» **About this exercise**
Copy out the data word for word. The images are not part of the copy.

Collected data
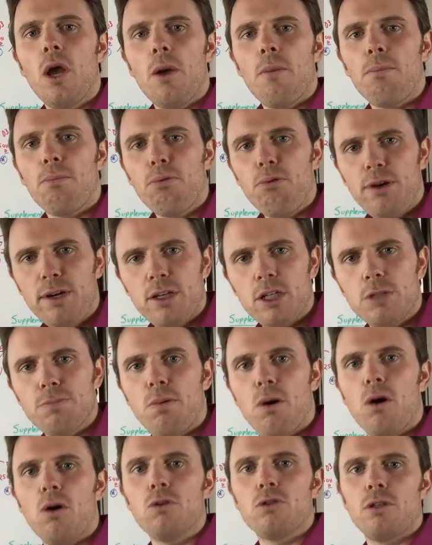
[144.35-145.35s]

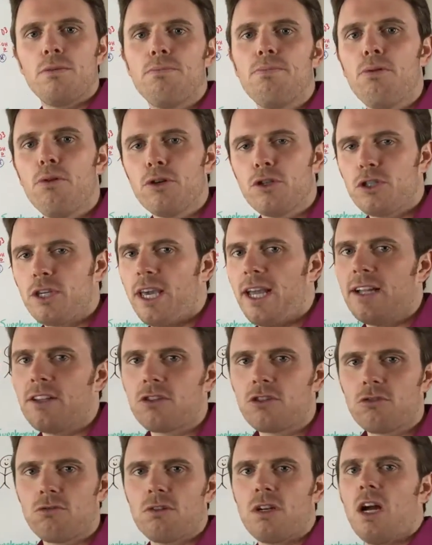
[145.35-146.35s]
predispose and push
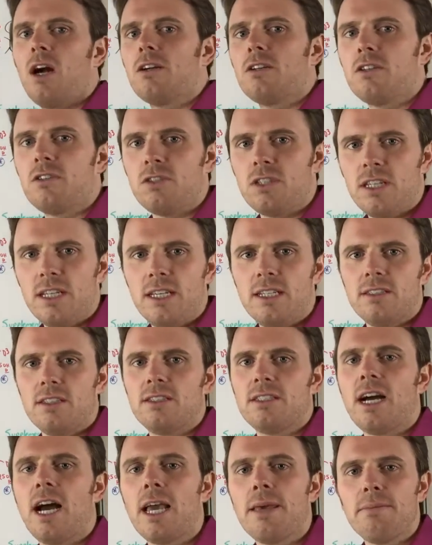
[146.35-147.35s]
cancer and heart disease and
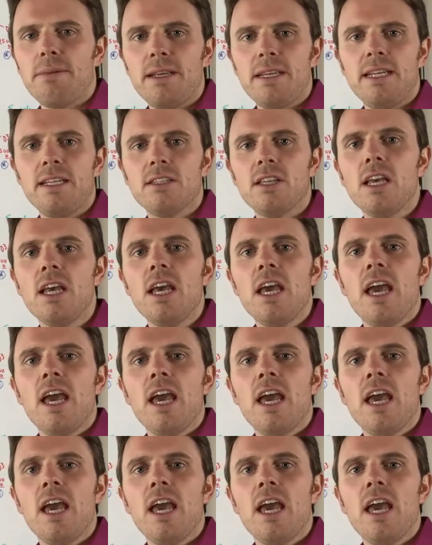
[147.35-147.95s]
diabetes.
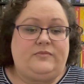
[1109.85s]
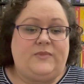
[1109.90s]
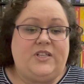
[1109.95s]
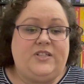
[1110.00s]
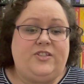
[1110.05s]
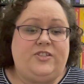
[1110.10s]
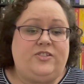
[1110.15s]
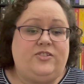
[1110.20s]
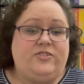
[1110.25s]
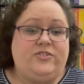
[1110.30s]

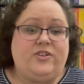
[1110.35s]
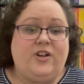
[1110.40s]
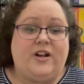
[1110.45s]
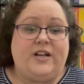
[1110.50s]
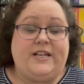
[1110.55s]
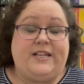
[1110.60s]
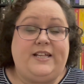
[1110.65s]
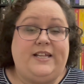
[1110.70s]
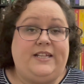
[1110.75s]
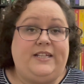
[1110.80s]

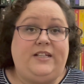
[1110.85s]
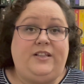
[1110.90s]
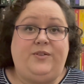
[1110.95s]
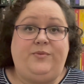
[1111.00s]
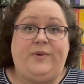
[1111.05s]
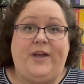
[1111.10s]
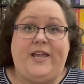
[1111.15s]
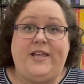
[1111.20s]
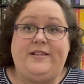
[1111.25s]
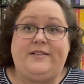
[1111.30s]
started hitting the
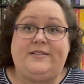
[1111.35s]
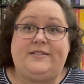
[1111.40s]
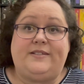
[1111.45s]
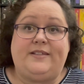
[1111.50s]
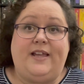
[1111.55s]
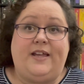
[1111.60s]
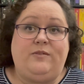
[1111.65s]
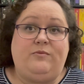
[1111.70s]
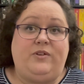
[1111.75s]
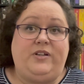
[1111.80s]
weights
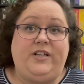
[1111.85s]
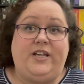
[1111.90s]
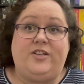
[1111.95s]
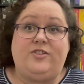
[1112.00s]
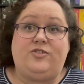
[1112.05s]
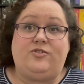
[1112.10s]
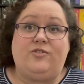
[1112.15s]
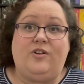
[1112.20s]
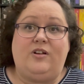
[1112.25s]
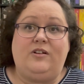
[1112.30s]
and would get
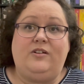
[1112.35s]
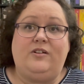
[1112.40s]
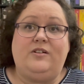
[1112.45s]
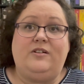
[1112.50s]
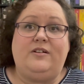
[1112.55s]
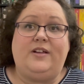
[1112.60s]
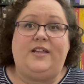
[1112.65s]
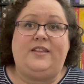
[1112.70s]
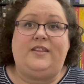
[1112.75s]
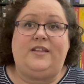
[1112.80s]
stronger.
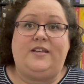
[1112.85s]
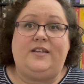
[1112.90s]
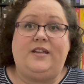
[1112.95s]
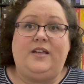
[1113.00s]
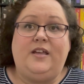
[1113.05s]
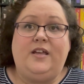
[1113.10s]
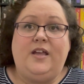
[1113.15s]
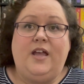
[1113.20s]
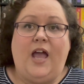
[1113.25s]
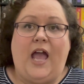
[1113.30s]
And then
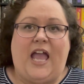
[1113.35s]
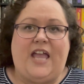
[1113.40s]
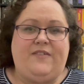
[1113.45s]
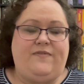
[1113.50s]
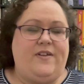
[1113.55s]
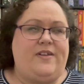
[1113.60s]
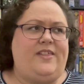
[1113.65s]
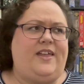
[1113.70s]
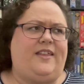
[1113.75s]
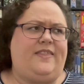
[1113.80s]
I
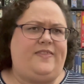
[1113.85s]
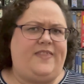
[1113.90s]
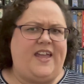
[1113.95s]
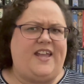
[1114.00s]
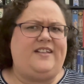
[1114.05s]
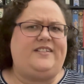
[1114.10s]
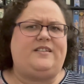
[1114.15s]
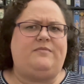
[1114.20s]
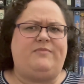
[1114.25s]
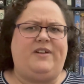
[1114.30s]
felt like
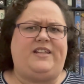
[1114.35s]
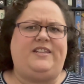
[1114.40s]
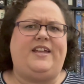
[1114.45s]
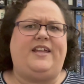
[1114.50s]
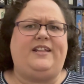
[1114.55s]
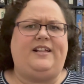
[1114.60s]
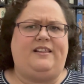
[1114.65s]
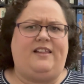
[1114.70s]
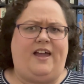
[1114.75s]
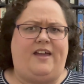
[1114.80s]
things in my
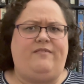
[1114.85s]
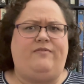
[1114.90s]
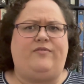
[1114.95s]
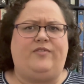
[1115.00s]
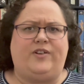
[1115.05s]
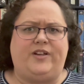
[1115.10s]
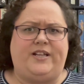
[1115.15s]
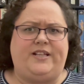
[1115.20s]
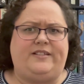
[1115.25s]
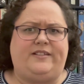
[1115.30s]
daily life
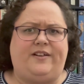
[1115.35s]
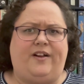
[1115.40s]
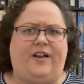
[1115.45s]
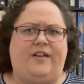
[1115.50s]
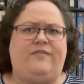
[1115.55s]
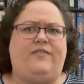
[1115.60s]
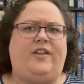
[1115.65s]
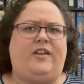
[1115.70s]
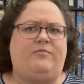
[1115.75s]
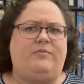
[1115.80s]
were easier. I
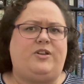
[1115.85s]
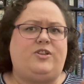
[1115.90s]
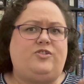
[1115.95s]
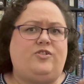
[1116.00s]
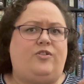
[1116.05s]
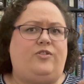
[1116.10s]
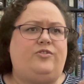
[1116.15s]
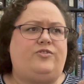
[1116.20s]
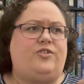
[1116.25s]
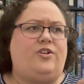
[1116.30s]
feel like my
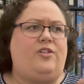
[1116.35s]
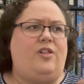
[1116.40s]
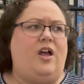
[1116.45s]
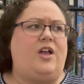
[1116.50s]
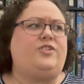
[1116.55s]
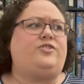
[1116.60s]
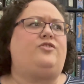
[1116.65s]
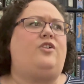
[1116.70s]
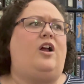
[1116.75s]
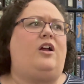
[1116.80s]
shoulders are a lot
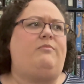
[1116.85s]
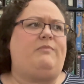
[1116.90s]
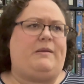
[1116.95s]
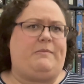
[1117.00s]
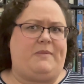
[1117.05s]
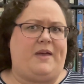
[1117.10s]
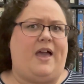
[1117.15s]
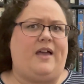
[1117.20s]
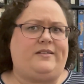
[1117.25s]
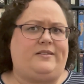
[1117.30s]
stronger. My
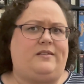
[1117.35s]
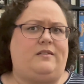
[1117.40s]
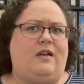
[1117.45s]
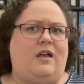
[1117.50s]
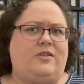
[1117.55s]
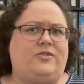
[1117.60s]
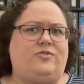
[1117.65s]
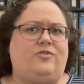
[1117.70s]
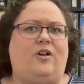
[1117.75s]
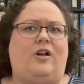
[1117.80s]
back's a
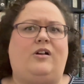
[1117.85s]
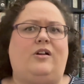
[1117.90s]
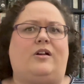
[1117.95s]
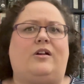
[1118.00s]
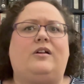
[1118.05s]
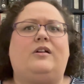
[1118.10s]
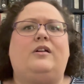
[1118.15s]
lot stronger.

» **Exercise solution**
[144.35-145.35s]

[145.35-146.35s]
predispose and push
[146.35-147.35s]
cancer and heart disease and
[147.35-147.95s]
diabetes.
[1109.85s]
[1109.90s]
[1109.95s]
[1110.00s]
[1110.05s]
[1110.10s]
[1110.15s]
[1110.20s]
[1110.25s]
[1110.30s]

[1110.35s]
[1110.40s]
[1110.45s]
[1110.50s]
[1110.55s]
[1110.60s]
[1110.65s]
[1110.70s]
[1110.75s]
[1110.80s]

[1110.85s]
[1110.90s]
[1110.95s]
[1111.00s]
[1111.05s]
[1111.10s]
[1111.15s]
[1111.20s]
[1111.25s]
[1111.30s]
started hitting the
[1111.35s]
[1111.40s]
[1111.45s]
[1111.50s]
[1111.55s]
[1111.60s]
[1111.65s]
[1111.70s]
[1111.75s]
[1111.80s]
weights
[1111.85s]
[1111.90s]
[1111.95s]
[1112.00s]
[1112.05s]
[1112.10s]
[1112.15s]
[1112.20s]
[1112.25s]
[1112.30s]
and would get
[1112.35s]
[1112.40s]
[1112.45s]
[1112.50s]
[1112.55s]
[1112.60s]
[1112.65s]
[1112.70s]
[1112.75s]
[1112.80s]
stronger.
[1112.85s]
[1112.90s]
[1112.95s]
[1113.00s]
[1113.05s]
[1113.10s]
[1113.15s]
[1113.20s]
[1113.25s]
[1113.30s]
And then
[1113.35s]
[1113.40s]
[1113.45s]
[1113.50s]
[1113.55s]
[1113.60s]
[1113.65s]
[1113.70s]
[1113.75s]
[1113.80s]
I
[1113.85s]
[1113.90s]
[1113.95s]
[1114.00s]
[1114.05s]
[1114.10s]
[1114.15s]
[1114.20s]
[1114.25s]
[1114.30s]
felt like
[1114.35s]
[1114.40s]
[1114.45s]
[1114.50s]
[1114.55s]
[1114.60s]
[1114.65s]
[1114.70s]
[1114.75s]
[1114.80s]
things in my
[1114.85s]
[1114.90s]
[1114.95s]
[1115.00s]
[1115.05s]
[1115.10s]
[1115.15s]
[1115.20s]
[1115.25s]
[1115.30s]
daily life
[1115.35s]
[1115.40s]
[1115.45s]
[1115.50s]
[1115.55s]
[1115.60s]
[1115.65s]
[1115.70s]
[1115.75s]
[1115.80s]
were easier. I
[1115.85s]
[1115.90s]
[1115.95s]
[1116.00s]
[1116.05s]
[1116.10s]
[1116.15s]
[1116.20s]
[1116.25s]
[1116.30s]
feel like my
[1116.35s]
[1116.40s]
[1116.45s]
[1116.50s]
[1116.55s]
[1116.60s]
[1116.65s]
[1116.70s]
[1116.75s]
[1116.80s]
shoulders are a lot
[1116.85s]
[1116.90s]
[1116.95s]
[1117.00s]
[1117.05s]
[1117.10s]
[1117.15s]
[1117.20s]
[1117.25s]
[1117.30s]
stronger. My
[1117.35s]
[1117.40s]
[1117.45s]
[1117.50s]
[1117.55s]
[1117.60s]
[1117.65s]
[1117.70s]
[1117.75s]
[1117.80s]
back's a
[1117.85s]
[1117.90s]
[1117.95s]
[1118.00s]
[1118.05s]
[1118.10s]
[1118.15s]
lot stronger.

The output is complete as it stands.